Lest we think of ourselves as too sophisticated and pooh-pooh out of hand some old (1950) science fiction with a somewhat clunky name, perhaps we should reconsider. A. E. Van Vogt’s The Voyage of the Space Beagle is a collection of four short stories cobbled together. From this unlikely source came the idea for Gene Roddenberry’s Star Trek and all its spin-offs and movies. From the third story came the idea for the movie Alien.
You remember the words that started the show: “Space, the final frontier. These are the voyages of the Starship Enterprise. Its five-year mission: to explore strange new worlds, to seek out new life and new civilizations, to boldly go where no man has gone before.” Van Vogt got his idea from Charles Darwin’s The Voyage of the Beagle, which, curiously, lasted five years.
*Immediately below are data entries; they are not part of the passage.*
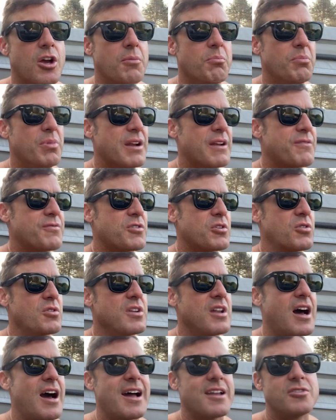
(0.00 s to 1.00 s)
but if you're
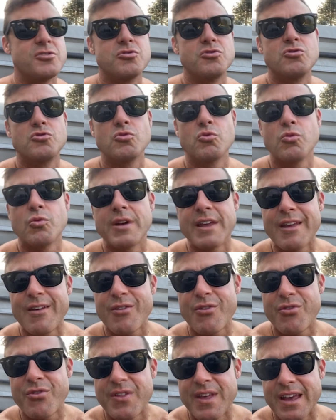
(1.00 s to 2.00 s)
not doing
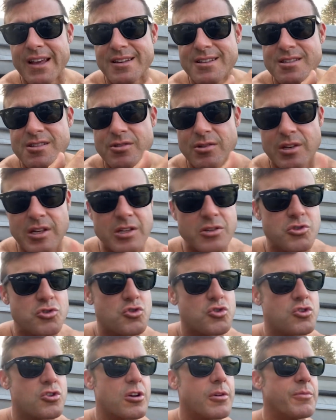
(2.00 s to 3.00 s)
things to
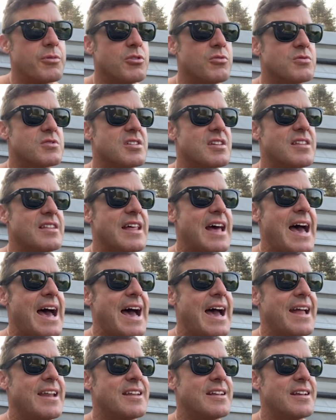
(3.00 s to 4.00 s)
contribute to
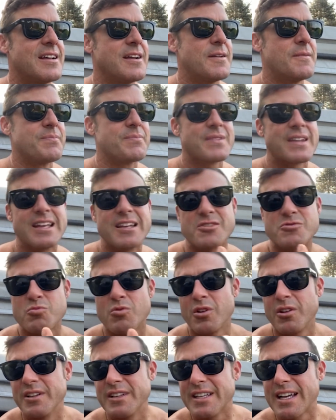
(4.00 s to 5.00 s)
that, it's
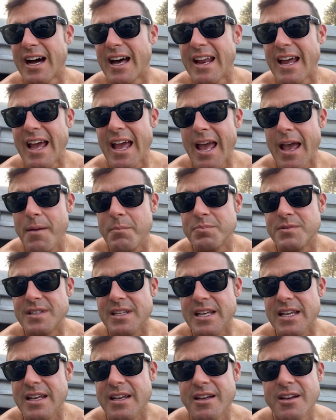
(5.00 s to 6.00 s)
really kind of
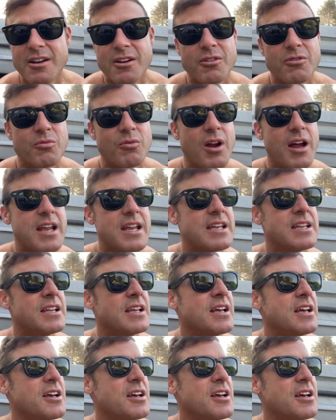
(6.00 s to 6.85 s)
empty, right?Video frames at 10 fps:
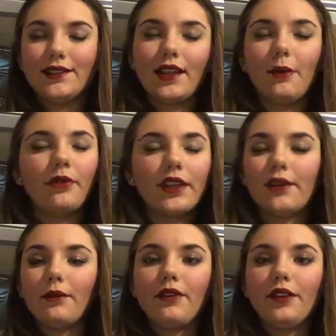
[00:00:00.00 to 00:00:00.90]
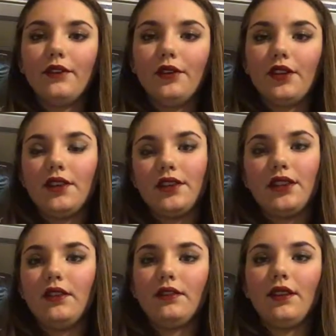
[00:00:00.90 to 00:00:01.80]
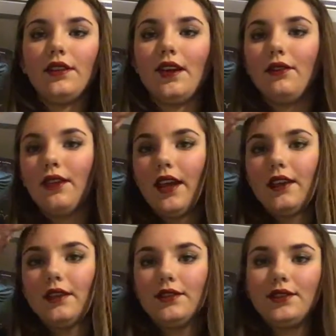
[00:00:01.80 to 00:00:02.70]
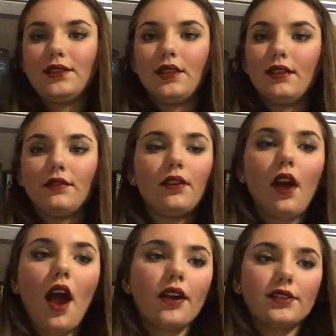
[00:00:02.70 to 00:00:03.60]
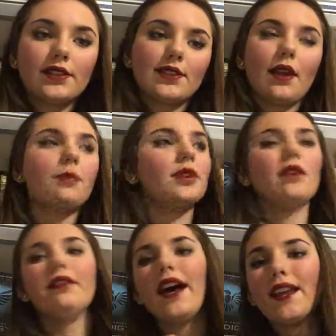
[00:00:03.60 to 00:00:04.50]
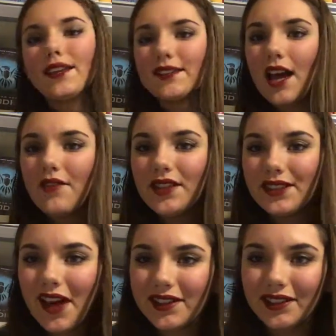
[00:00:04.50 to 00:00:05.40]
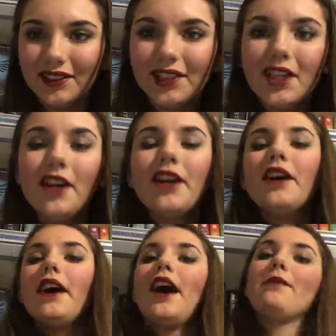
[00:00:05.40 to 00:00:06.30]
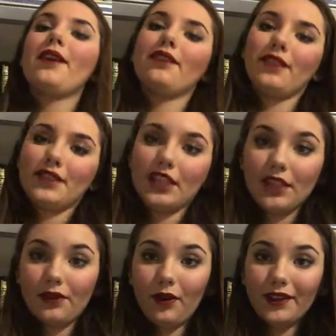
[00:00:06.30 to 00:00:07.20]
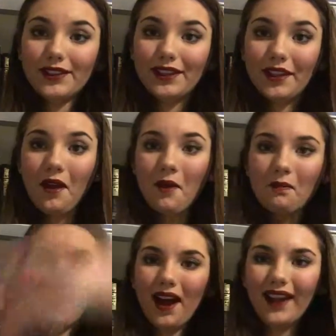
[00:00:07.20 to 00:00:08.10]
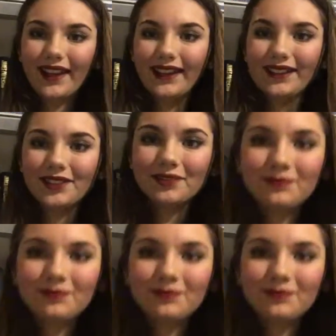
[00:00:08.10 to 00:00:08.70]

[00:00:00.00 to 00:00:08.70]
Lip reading: I'm reading Lulu's other series right now. And I just, I'm so glad I discovered this author. I'm Annalyse. Thank you for watching. Bye.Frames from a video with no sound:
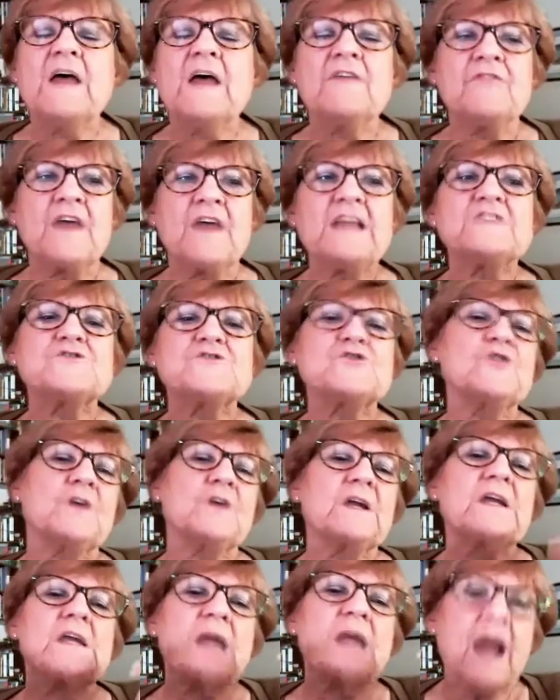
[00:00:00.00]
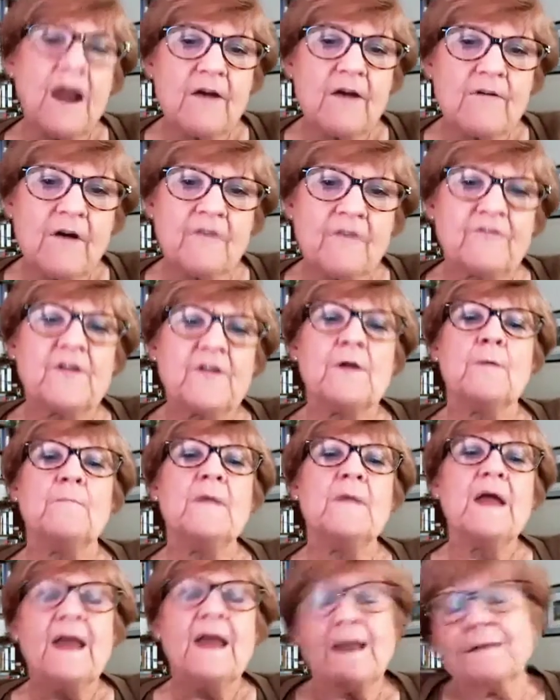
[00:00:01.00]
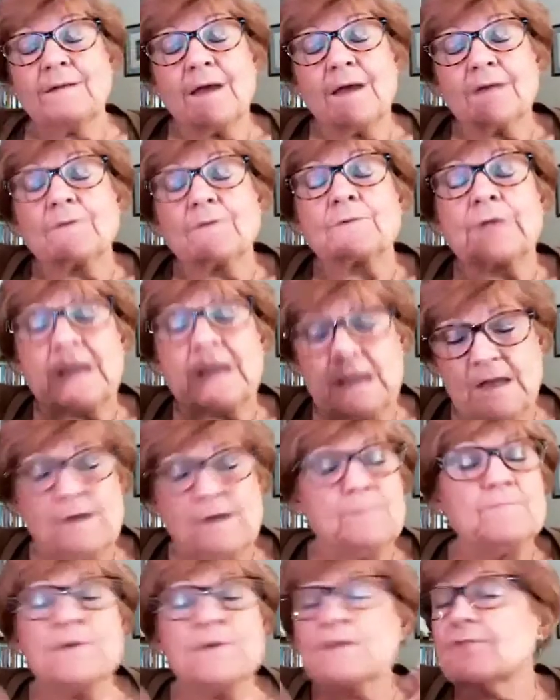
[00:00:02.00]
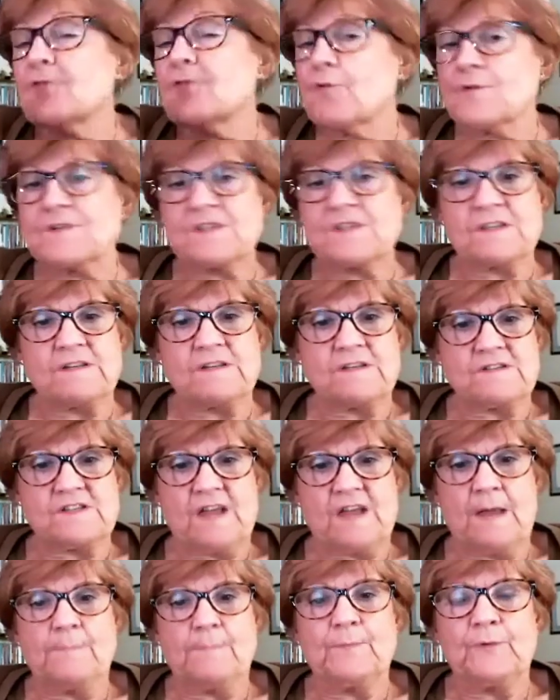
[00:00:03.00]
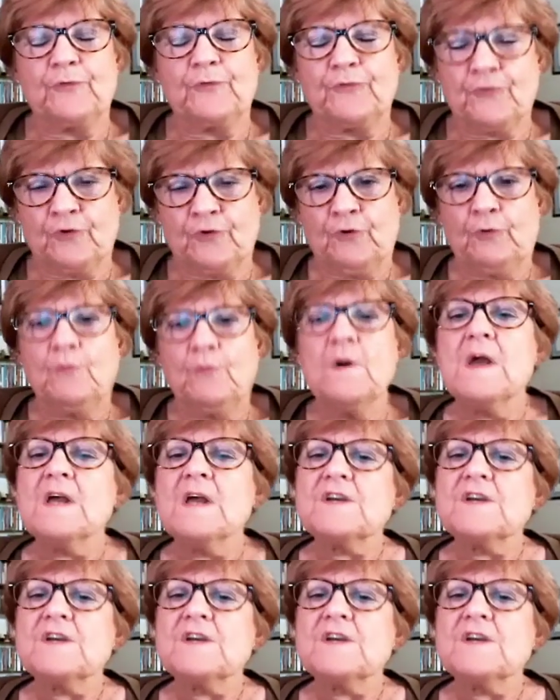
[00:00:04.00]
They took care of him, and not only him, but of course the disciples too.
While the five years did not figure in Van Vogt’s book, it assumed new importance when Roddenberry lifted the general idea. And he never paid a penny to Van Vogt nor credited him with the idea for the series.
The producers of the film Alien did not get off so easily. Van Vogt sued the producers and came to an arrangement with them that was monetarily satisfactory to both sides. Needless to say, the character of Ripley, played by Sigourney Weaver (above), was not part of The Voyage of the Space Beagle, as all its crew were chemically castrated males.
There are many treasures from the Golden Age of Science Fiction (mostly the 1950s) that are worth re-examining. I would submit that the works of A. E. Van Vogt deserve a closer look. I have re-read three of his books recently and found them well worth the effort.